To obtain stronger guarantees, the authors turn to the configuration LP, a more powerful relaxation that explicitly models the fact that each player receives a configuration—a set of items—rather than fractional pieces of many items. The configuration LP introduces a variable (y_{iC}) for every player (i) and every possible subset (C) of items, indicating whether (C) is the set assigned to (i). Constraints enforce that each player receives at most one configuration and each item appears in at most one configuration. Although the LP has exponentially many variables, it can be solved approximately via a polynomial‑time separation oracle for its dual, and any solution can be expressed as a convex combination of a polynomial number of integral configurations using Carathéodory’s theorem.
The paper focuses on two natural restricted settings that capture structural properties of the worst‑case instance for the assignment LP:
- Restricted Budgeted Allocation (Restricted MBA) – all players share the same budget, and each item has a uniform value (p_j) for the subset of players that can receive it (price is either (p_j) or 0).
- Graph MBA – each item can be assigned to at most two players; the instance can be represented as a graph where items are edges and players are vertices.
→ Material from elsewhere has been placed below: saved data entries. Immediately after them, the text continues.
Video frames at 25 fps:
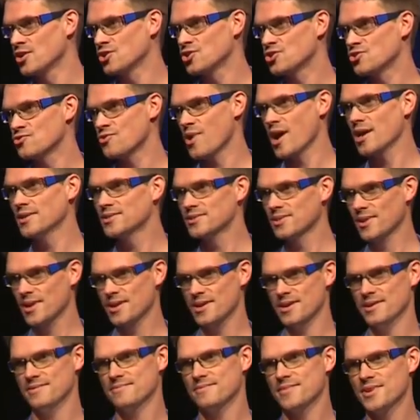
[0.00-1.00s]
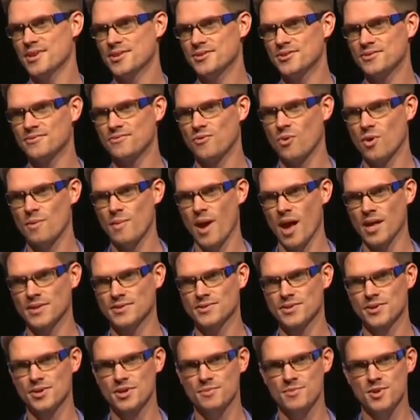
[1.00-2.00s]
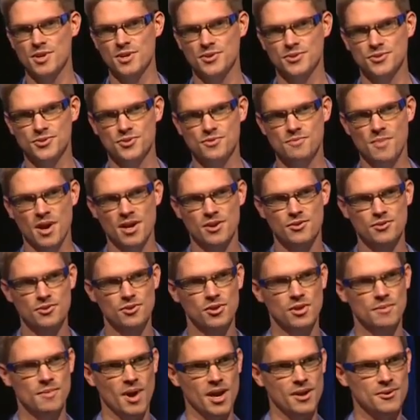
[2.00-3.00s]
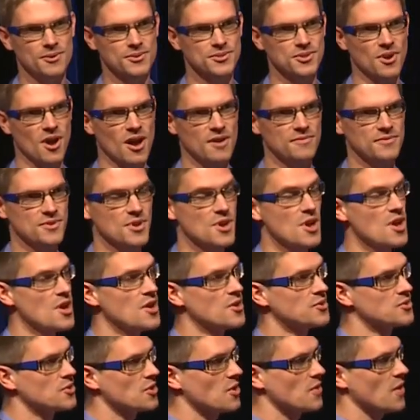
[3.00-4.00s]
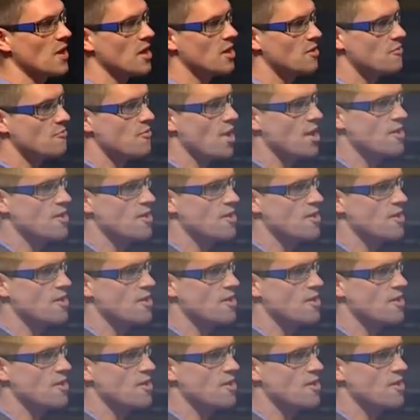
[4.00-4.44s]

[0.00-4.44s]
translate it into formats that could be consumed by Google and Microsoft so that they could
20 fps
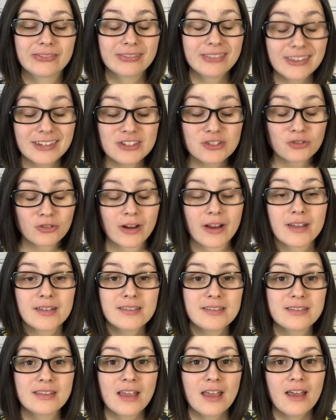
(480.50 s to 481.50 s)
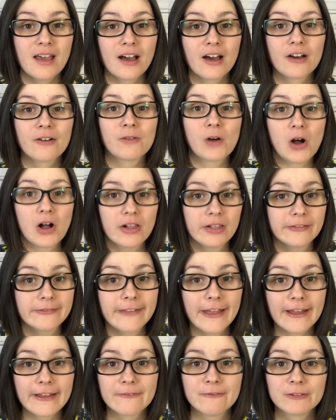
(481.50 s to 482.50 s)
the stress of all of
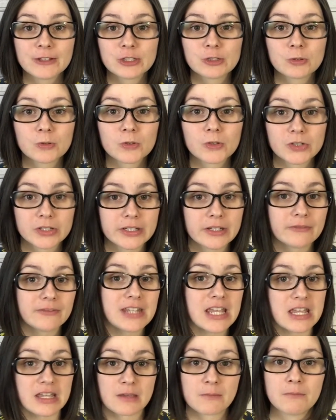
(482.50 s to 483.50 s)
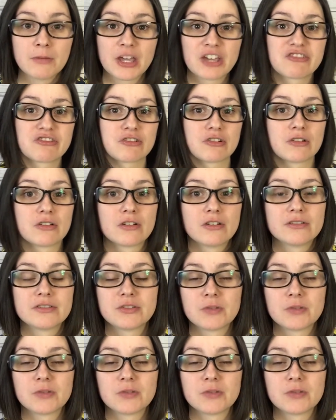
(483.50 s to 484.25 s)
that inventory of taking pictures,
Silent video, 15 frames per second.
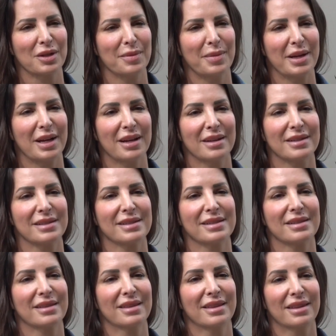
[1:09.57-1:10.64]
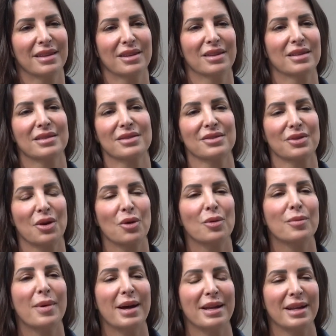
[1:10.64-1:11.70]
because so
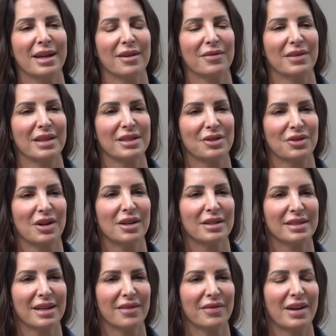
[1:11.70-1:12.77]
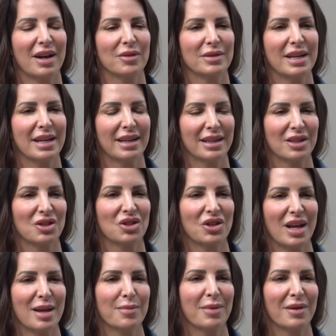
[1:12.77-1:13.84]
many of these drugs have now taken the
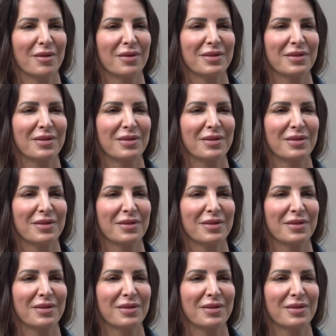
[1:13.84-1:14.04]
shape of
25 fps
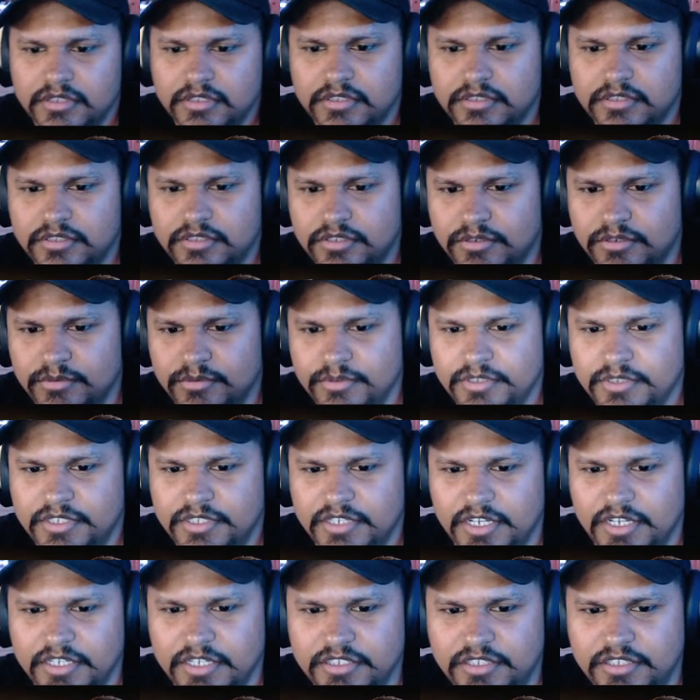So it was a
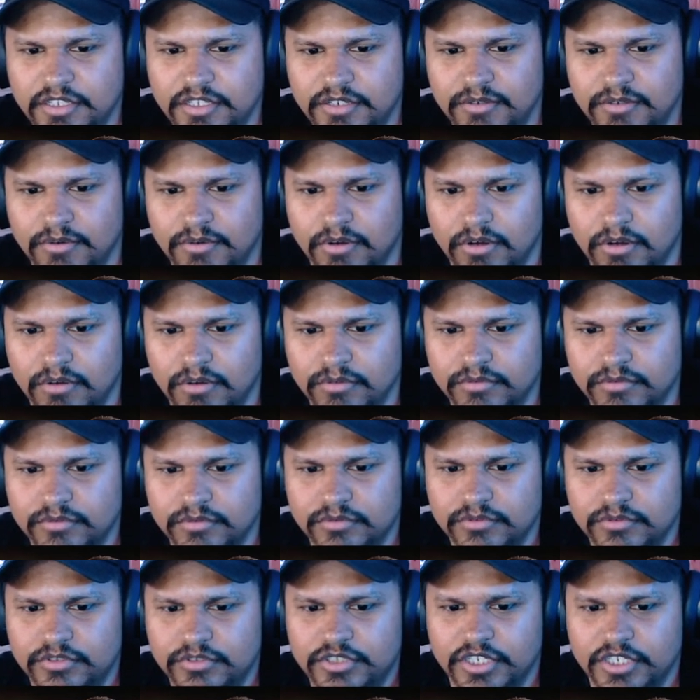nice little
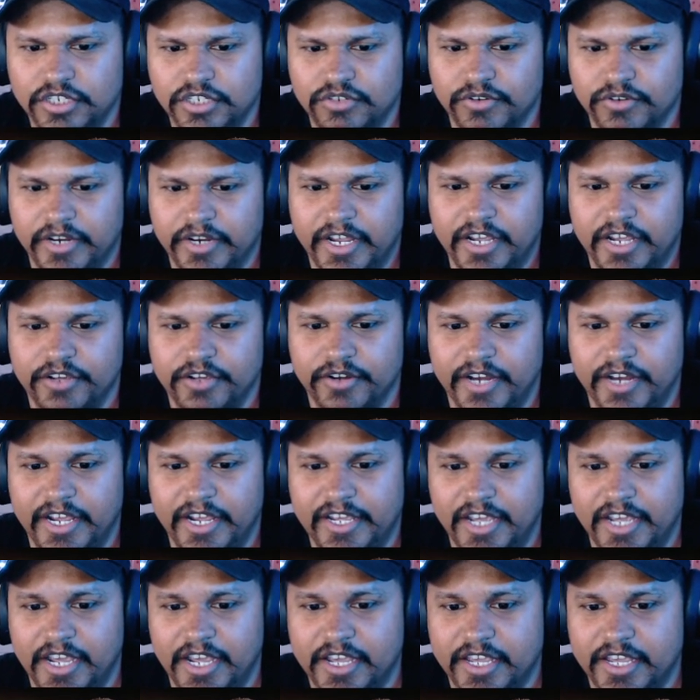oh shit grenade grenade
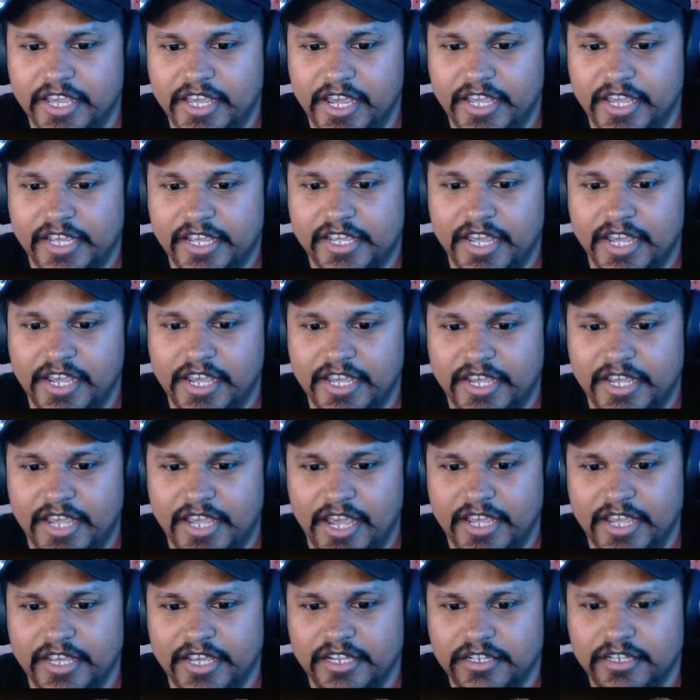kick it kick it kick it
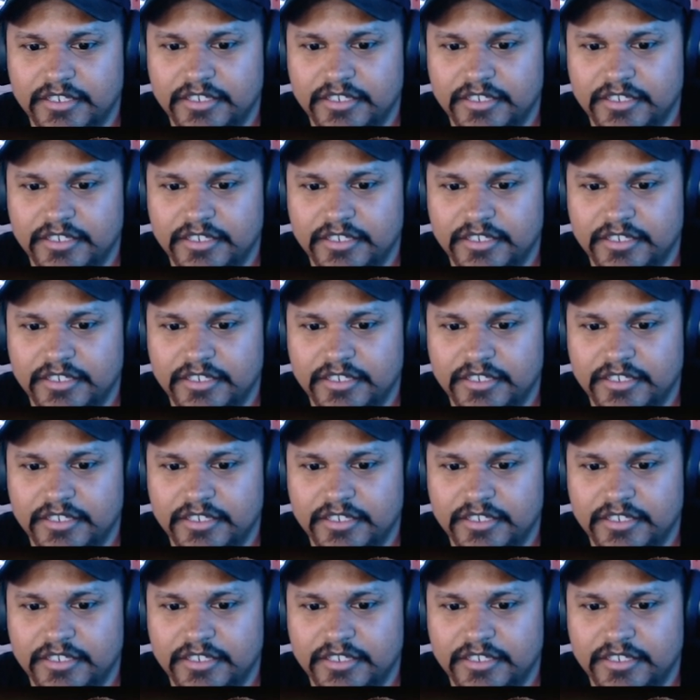kick it.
For both settings the authors prove that the configuration LP has an integrality gap strictly larger than 3/4, i.e., there exists a constant (c>0) such that a ((3/4 + c))-approximation algorithm can be obtained directly from the LP solution. This is the first evidence that the configuration LP is genuinely stronger than the assignment LP for MBA.
Graph MBA Rounding
The algorithm for Graph MBA proceeds in two stages. First, items are assigned randomly according to the fractional configuration LP solution, which already guarantees an expected revenue of at least 3/4 of the LP value. Because each item touches at most two players, the random assignment can be interpreted as a random orientation of the edges. In the second stage, any items left unassigned after the first random step are greedily given to players whose budgets have not yet been exceeded. The key technical contribution (Lemma 11) is a careful analysis of how much extra value the second stage contributes, showing that the total expected revenue exceeds the 3/4 barrier by a constant amount.
Restricted MBA Rounding
A naïve random assignment of items based on the configuration LP only recovers a ((1-1/e)) fraction of the LP value, which is insufficient. The authors therefore distinguish between well‑structured LP solutions and the rest. A solution is well‑structured if, for most players, at least half of their budget is already allocated to “expensive” items—items whose price is close to the common budget. For non‑well‑structured solutions, the authors apply a bucket‑based rounding (Algorithm 1) that yields the ((1-1/e)) guarantee.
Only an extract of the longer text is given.